We have developed a comprehensive acquisition protocol for myelin mapping, diffusion-weighted and susceptibility weighted imaging, resting and task-based fMRI. Acquisition has started on a cohort of 300 subjects spanning the human lifespan.

Main Results

In the comparison between MB and MBME when examining the resting state networks of the brain, the two methods showed similar sensitivities (statistical Z-scores) when the data were not cleaned. The commonly used multi-echo ICA (MEICA) method was shown to be inferior for cleaning data to FIX method, which has generally only been used on MB and not on MBME data. MEICA is considered problematic by us as it removes too much of the variance from the data. There seems to be little difference between MB and MBME if they are both cleaned optimally using FIX, but MBME shows better performance in regions of the brain having poorer homogeneity of the static field.
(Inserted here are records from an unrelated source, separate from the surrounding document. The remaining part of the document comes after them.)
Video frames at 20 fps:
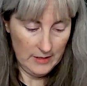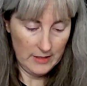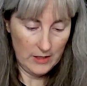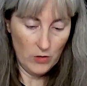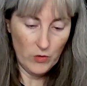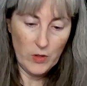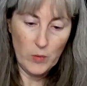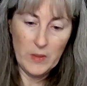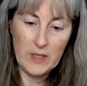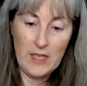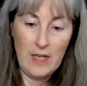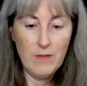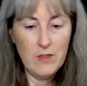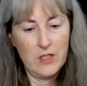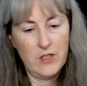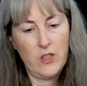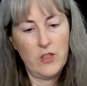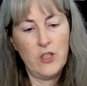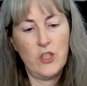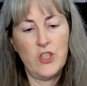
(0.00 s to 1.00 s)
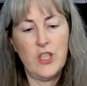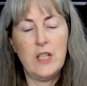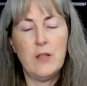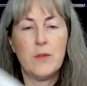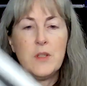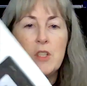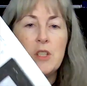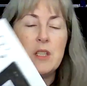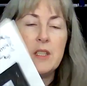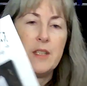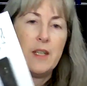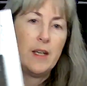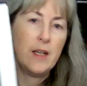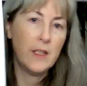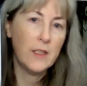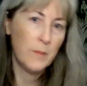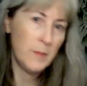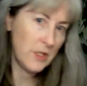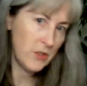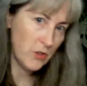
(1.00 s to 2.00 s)
the only one I haven't started yet, which is
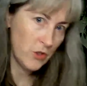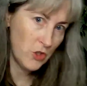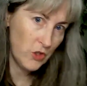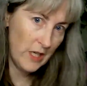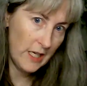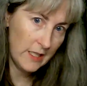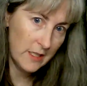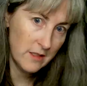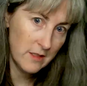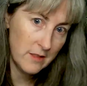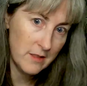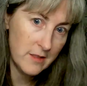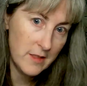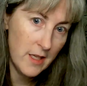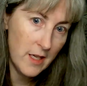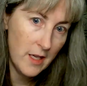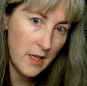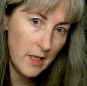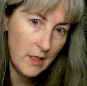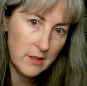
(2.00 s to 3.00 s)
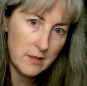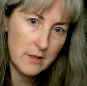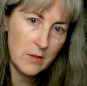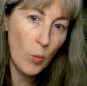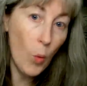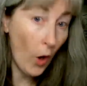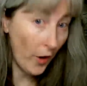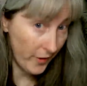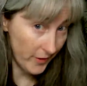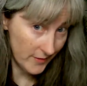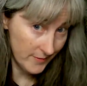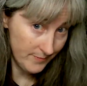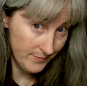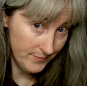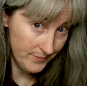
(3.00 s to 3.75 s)
Elemental Dragons Water,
In the comparison of cortical mapping methods both show similar and highly replicable cortical maps enhancing regions traditionally found as being highly myelinated. T1w/T2w maps have shown to be more robust to motion related artifacts, which was attributed to relying on two separate shorter acquisitions rather than one longer one. Both methods showed similar reproducibility in test re-test experiments within the same subject, but R1 maps have shown increased differentiation across neighbouring cortical regions and across subjects. This could make R1 a preferable metric in longitudinal studies while T1w/T2w maps showed a higher reproducibility of the average myelination across subjects for different Brodmann areas which could make it a preferable metric for cortical segmentation.

We have demonstrated that it is possible to perform STIFT using data acquired only at 3T. In the original study DWI and GRE data were collected at 3T and 7T respectively. In addition to the magnitude of GRE data, the phase of GRE also possesses strong white matter contrast that can be used for STIFT. We could reproduce the results of the study at 7T to show improved differentiation of some white matter tracts with STIFT. However, the total connectivity matrix was not improved by using STIFT irrespective of the way in which the susceptibility tensor maps were generated.

Expected Final Results

• There will be a conclusion as to whether MB or MBME is preferred for both resting state and fMRI acquisitions.

• T1w/T2w will probably be the method of choice for assessing myelin in vivo.

• The STIFT technique offers only a marginal improvement for fibre-tracking with DWI.

• There will be a 300 subject database showing the development of connectivity with age.